Project Summary A hallmark of the hematopoietic system is the ability to respond to inflammatory challenges. Central to this response are hematopoietic stem and progenitor cells (HSPCs), which balance self-renewal and differentiation programs to maintain stable blood cell output. In response to acute inflammation, such as infection, pro- inflammatory cytokines activate HSPCs to rapidly augment innate immune cell production. Although initially critical for pathogen control, persistent and non-productive inflammation can drive HSPC dysregulation and stem cell loss, a key contributor to bone marrow failure syndromes, acquired neutropenia, and hematologic malignancies. Certain inflammatory stimuli, including the mycobacterium BCG, induce durable epigenetic and transcriptional reprogramming in HSPCs which is transmitted across differentiation to mature innate immune cells with enhanced effector function upon restimulation. These findings suggest HSPCs can act as a reservoir of inflammatory memory with functional consequences in differentiated immune cells, yet the cytokine signals and molecular programs that establish HSPC memory are poorly understood. This proposal aims to dissect the mechanisms through which Type II Interferon (IFNG) signaling in response to BCG establishes durable memory programs in HSPCs and their innate immune progeny cells. In Specific Aim 1, we will characterize the cellular targets of IFNG signaling within the bone marrow (BM) niche required for HSPC reprogramming, then define the contribution CD4 T lymphocytes to this response.
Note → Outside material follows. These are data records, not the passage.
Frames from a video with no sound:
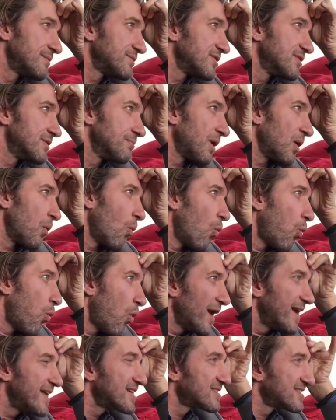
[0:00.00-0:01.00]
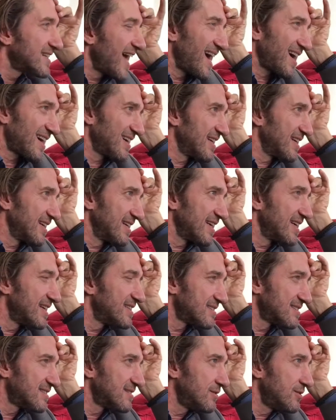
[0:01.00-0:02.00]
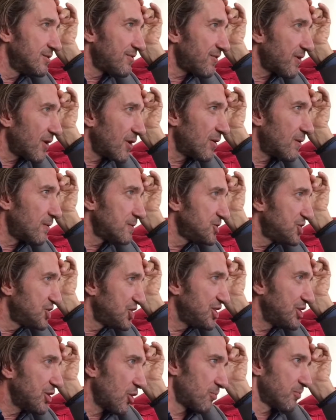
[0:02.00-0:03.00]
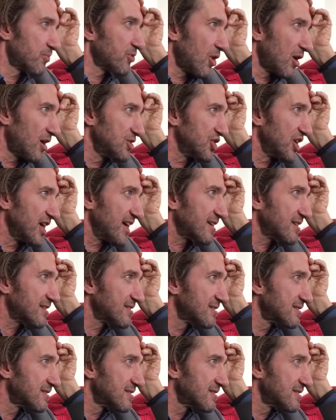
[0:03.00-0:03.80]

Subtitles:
sorry, but what exactly is the Flow Genome Project?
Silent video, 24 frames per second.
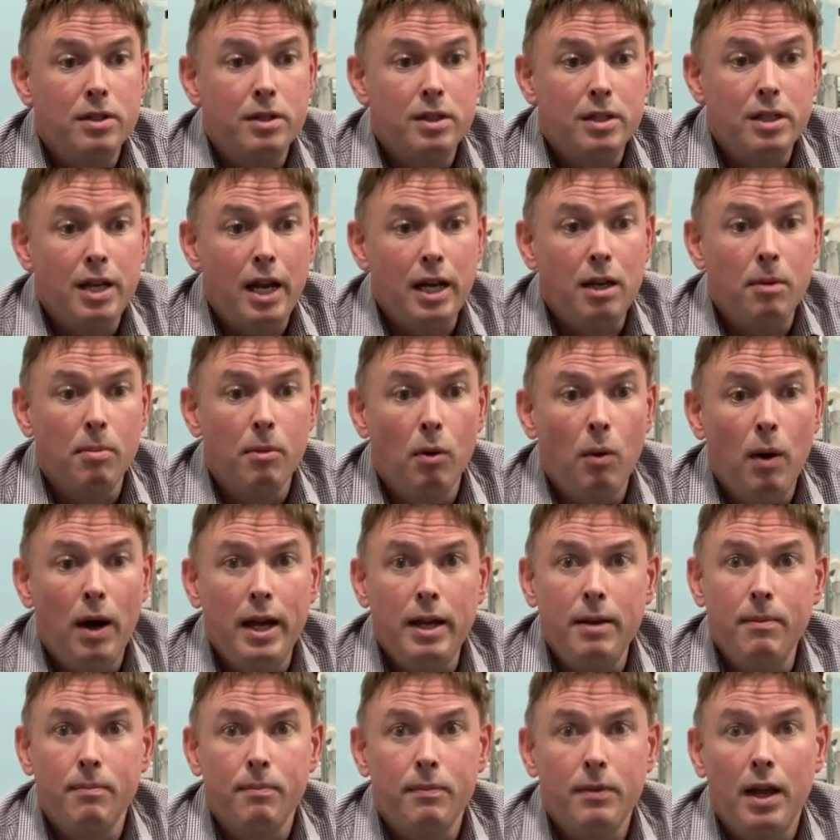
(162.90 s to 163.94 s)
take them
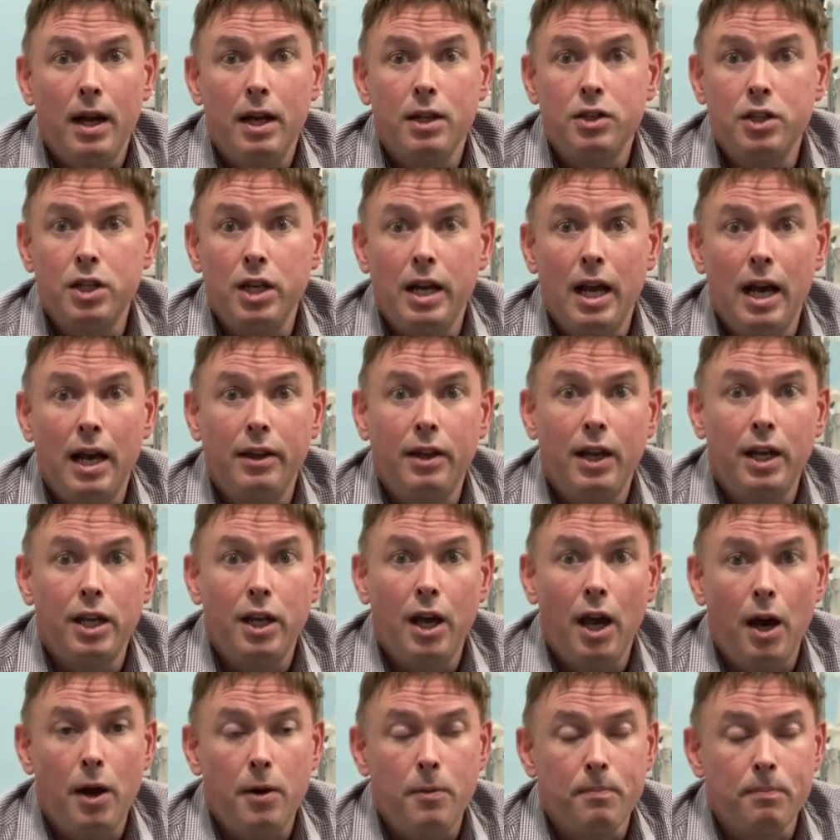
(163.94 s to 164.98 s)
away and see how they
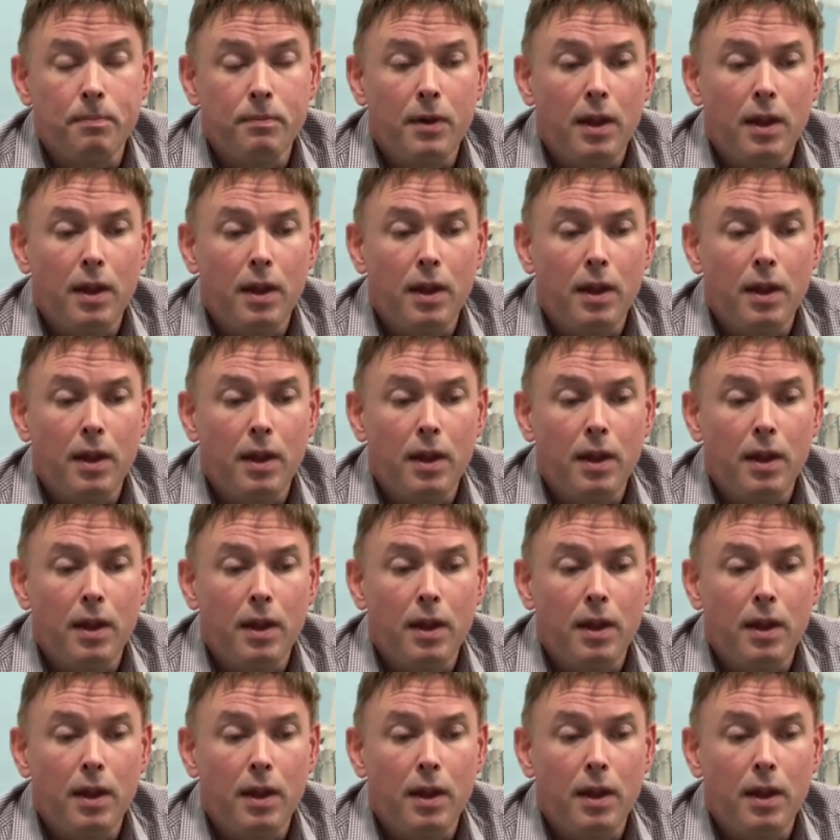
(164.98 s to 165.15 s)
go.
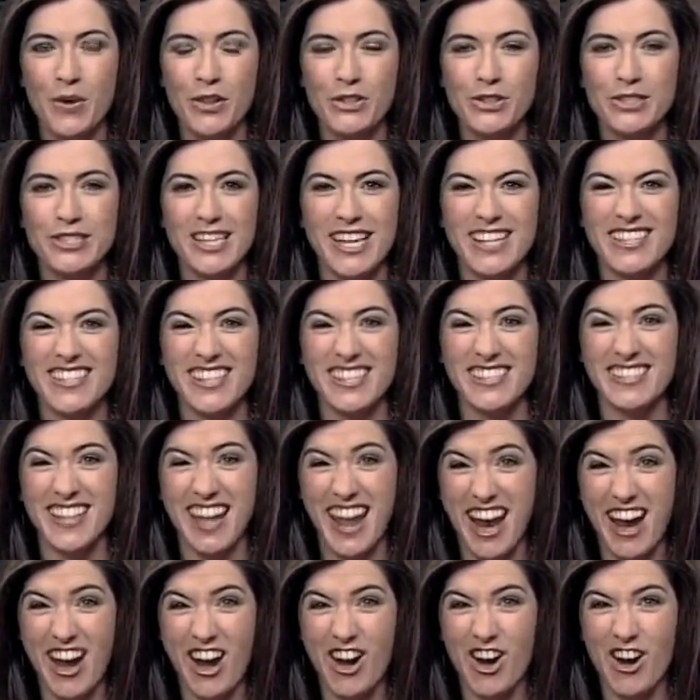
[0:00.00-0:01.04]
Whether it's excess
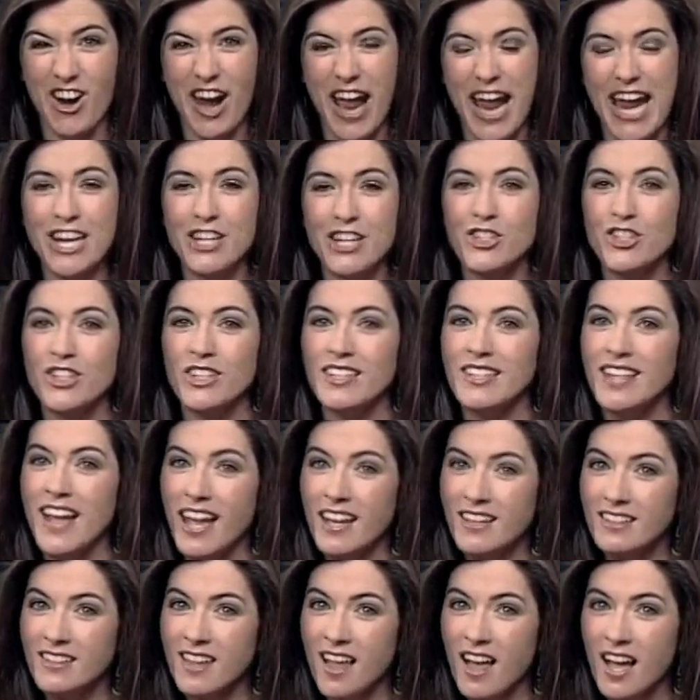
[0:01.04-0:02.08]
hair, aging
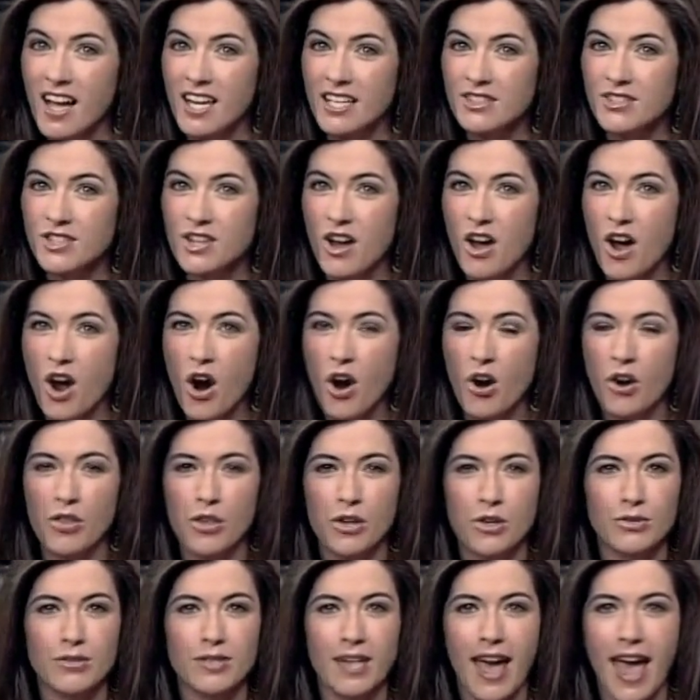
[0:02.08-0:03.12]
necklines, or
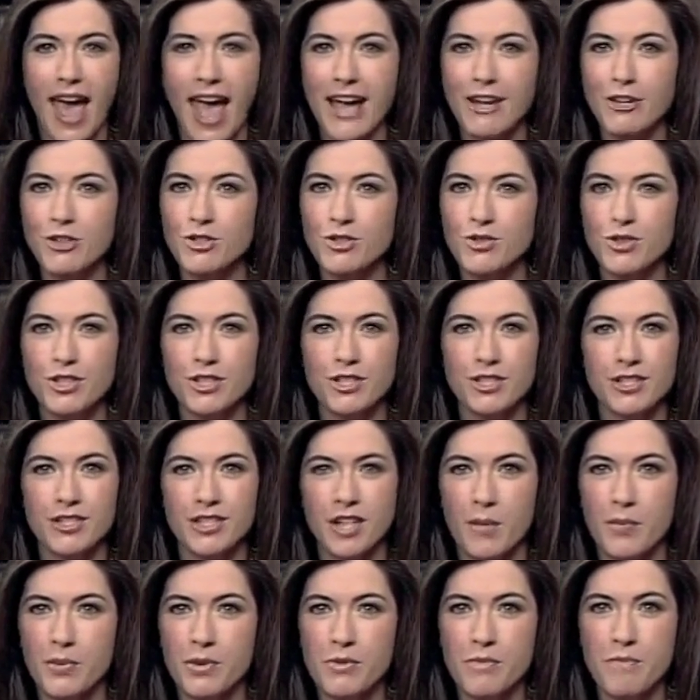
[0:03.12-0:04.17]
those extra
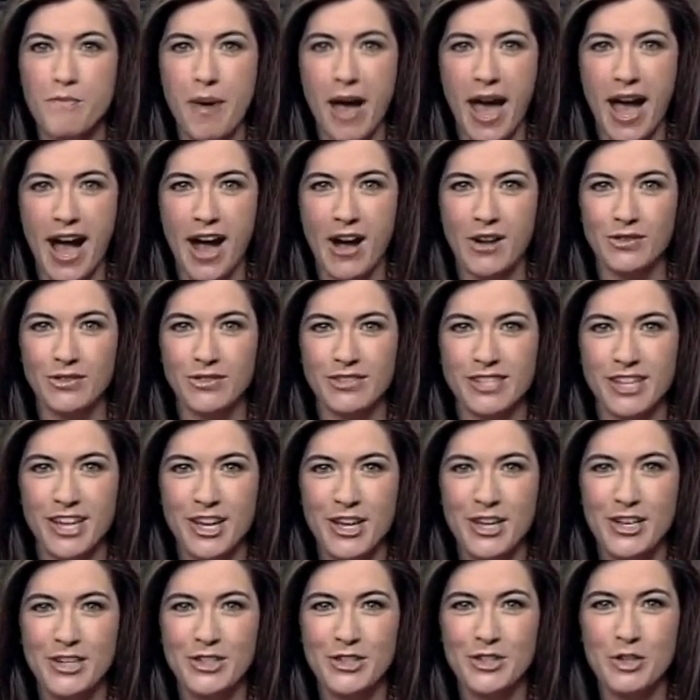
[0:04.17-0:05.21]
stubborn pounds.
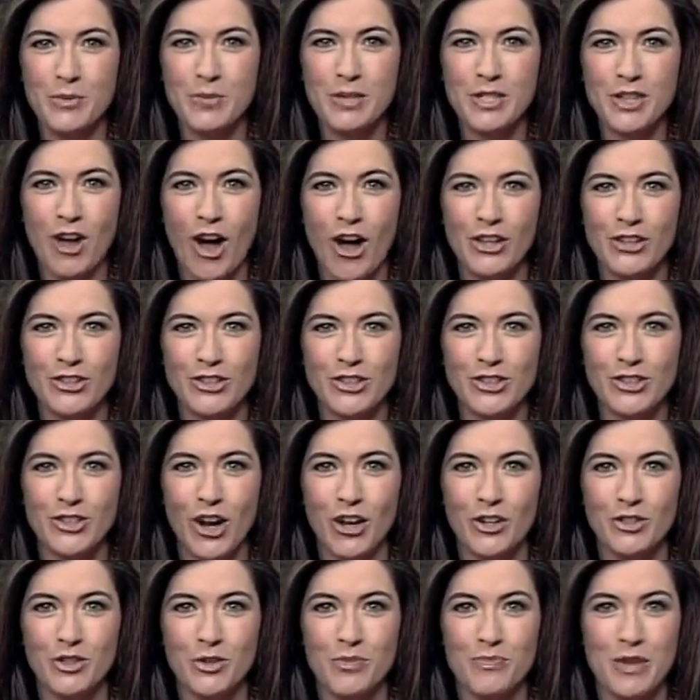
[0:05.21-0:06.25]
Dermatologist Dr.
In Specific Aim 2, we will apply single cell multi-omics and epigenomics approaches to identify the epigenetic mechanism by which IFNG signaling establishes durable memory programs in HSPCs, then trace the inheritance of these programs across differentiation to innate immune cells. This project is ideal for a physician-scientist in training, given its blend of cellular immunology and high-throughput sequencing approaches to dissect the durable impact of inflammation on the hematopoietic system, along with the potential to uncover novel therapeutic targets to address stem cell dysfunction in hematologic disease and augment innate immunity. With the mentorship of my sponsor, co-sponsor, collaborators, thesis committee, Tri-I MD-PhD program leadership, and the support of this fellowship, I will be well prepared to pursue and achieve my goal of being a physician-scientist and independent investigator.